George Freek’s poetry appears in numerous Journals and Reviews. His poem “Written At Blue Lake” was recently nominated for a Pushcart Prize. His collection Melancholia is published by Red Wolf Editions.

Emily Black: Two Poems

We Feed Dragons to the Moon

Moon dust fuels our love madness.
Breezes etch our bodies until they feel

like sandblasted glass. Our minds give
way to passion that suspends all thoughts

and makes us one. We worship the moon,
our heavenly mother, goddess of our love,

and nurture her with rituals that send
our fearful monsters into her ample arms.

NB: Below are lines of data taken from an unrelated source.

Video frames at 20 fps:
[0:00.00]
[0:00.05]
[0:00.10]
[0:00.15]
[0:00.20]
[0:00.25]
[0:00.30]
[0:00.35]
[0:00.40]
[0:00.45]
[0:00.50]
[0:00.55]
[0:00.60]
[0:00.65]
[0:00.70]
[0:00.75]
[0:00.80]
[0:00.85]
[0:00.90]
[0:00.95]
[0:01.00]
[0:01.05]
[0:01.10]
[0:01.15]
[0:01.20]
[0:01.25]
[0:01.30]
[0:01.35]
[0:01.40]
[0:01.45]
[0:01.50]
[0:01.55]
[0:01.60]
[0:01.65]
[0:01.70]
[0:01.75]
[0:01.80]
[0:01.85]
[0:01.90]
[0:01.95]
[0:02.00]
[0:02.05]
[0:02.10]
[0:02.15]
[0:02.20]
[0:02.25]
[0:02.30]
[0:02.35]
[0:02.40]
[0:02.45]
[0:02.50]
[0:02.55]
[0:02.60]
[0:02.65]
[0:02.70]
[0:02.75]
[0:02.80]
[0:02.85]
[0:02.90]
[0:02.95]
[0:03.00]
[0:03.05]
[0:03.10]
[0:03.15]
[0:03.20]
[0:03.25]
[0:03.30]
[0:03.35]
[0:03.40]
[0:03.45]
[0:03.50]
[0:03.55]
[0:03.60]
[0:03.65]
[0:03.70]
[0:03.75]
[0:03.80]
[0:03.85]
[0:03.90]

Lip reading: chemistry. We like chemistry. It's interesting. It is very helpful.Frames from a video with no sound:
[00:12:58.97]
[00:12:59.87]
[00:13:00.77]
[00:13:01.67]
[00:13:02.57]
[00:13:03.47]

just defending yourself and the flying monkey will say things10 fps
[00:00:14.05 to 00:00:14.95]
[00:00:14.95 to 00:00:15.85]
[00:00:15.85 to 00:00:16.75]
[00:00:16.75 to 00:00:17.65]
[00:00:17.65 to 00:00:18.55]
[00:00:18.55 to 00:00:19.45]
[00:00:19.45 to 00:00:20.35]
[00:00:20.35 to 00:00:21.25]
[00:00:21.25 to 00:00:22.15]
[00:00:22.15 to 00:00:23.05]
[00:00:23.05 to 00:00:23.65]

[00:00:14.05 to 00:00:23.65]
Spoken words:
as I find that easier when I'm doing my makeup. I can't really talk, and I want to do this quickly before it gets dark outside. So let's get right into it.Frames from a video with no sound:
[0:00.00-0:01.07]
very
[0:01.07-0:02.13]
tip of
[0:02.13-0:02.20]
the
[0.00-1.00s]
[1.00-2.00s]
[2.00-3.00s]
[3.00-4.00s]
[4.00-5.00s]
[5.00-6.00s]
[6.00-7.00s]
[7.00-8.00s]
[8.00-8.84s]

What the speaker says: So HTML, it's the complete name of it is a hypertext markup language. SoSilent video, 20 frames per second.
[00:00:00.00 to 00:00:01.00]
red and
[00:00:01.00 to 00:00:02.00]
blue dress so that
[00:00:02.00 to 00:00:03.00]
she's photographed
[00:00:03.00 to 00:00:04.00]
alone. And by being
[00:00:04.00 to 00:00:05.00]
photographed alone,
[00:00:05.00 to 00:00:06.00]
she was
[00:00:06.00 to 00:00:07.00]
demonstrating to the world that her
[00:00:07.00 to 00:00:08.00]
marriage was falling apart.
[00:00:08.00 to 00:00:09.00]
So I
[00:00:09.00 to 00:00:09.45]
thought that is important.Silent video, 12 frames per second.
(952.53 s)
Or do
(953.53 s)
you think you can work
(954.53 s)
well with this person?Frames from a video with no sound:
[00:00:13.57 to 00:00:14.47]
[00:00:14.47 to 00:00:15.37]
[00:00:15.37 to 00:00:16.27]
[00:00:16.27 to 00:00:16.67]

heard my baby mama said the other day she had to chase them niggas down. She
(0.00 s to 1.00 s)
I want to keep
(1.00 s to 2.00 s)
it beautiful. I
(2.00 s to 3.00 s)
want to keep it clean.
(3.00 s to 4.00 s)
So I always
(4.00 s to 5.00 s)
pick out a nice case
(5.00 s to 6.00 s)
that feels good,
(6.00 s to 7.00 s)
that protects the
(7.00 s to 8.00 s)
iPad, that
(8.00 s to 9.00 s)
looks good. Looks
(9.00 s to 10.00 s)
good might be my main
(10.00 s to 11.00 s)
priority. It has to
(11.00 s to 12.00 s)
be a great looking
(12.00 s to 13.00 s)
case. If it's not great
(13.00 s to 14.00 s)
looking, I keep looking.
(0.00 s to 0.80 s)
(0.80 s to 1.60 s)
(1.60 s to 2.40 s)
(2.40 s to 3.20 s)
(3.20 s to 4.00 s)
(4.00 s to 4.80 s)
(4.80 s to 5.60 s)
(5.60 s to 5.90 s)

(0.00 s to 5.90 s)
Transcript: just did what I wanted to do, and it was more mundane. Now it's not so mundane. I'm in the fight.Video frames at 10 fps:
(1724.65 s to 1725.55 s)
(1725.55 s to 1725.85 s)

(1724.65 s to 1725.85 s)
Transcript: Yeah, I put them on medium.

When the music stops, we’ll melt into a seawater
puddle, a puddle of tears. I’ll wear my yellow
galoshes I had when I was five and pretend I’m
a yellow-tailed mermaid.

My open arms are waiting. We’ll spin around
the room, one limber octopus, two bodies that flow
as one in a tango rhythm. Our eyes will lock
together as we follow this gaze.

Neptune leads our dance well, but he forgets I’m
not a true sea-being and he has no power over me.
I am the moon whose golden-yellow chariot lights
the night sky with deep, mysterious reflections.

Emily Black, second woman to graduate in Civil Engineering, University of Florida, enjoyed a long engineering career. She is published in numerous journals. Her first book, “The Lemon Light of Morning,” was published in 2022. Her second book is scheduled for publication in 2023. She wears “Firecracker Red” lipstick.

Thomas Mixon: “Break of Day”

Break of Day

On dark mornings I go walking in the frozen tracks
the trucks I don’t look out for made, gloves askew,
head turned down, eardrums stuffed with sticky

rhymes from skeletal verses, and hoof prints
dirt road petrified, which I ascribe to horses,
which can’t be right, it must be boars, escaped

from rich folks’ hunting grounds, game preserve
across the highway, and the broken fence forbears
its tale, not that I’d listen, as the ledge begins

to crest, and only then do I look up to verify
that I’m alone, to make sure I’m not asked
to console another passerby, that I won’t jump,

I won’t, I haven’t yet and have no plans
to start, and I’m relieved by the diluted sun
paltering with clouds, sprawling landscape

empty of a single soul who wants to sell me
hope, and it’s a joy to turn around and unexplain
myself to scalloped ground, faltering, then falling.

Thomas Mixon has fiction and poetry in Barren MagazineWrath-Bearing TreeRogue Agent, and elsewhere.

Mike Lewis-Beck “Bad Bar in Chicago”

Bad Bar in Chicago

I’m in a bad bar in Chicago but not as bad as your tarot bar. The ranter next to me explained, between bites of bone, that he now understood everything and didn’t need to explain. I said I understood. He left, not themed but he did have a lime windbreaker and I thought of a gimlet. So I ordered a gimlet although then I knew I wanted a Gibson like Chandler. Still I wonder which of your 4 cocktails are your inventions? Which two? Must be Smile cause of the calamus and Corpus cause of the Cherry Herring which broke all over me when I was hit by a biker in Guatemala City in 1967 and I thought it was The End Of The World.
But it only ended the Cherry Herring.

Mike Lewis-Beck writes from Iowa City. He has pieces in American Journal of Poetry, Alexandria Quarterly, Apalachee Review, Aromatica Poetica, Big Windows Review, Birdseed, Blue Collar Review, Columba, Cortland Review, Chariton Review. He has a book of poems, entitled Rural Routes.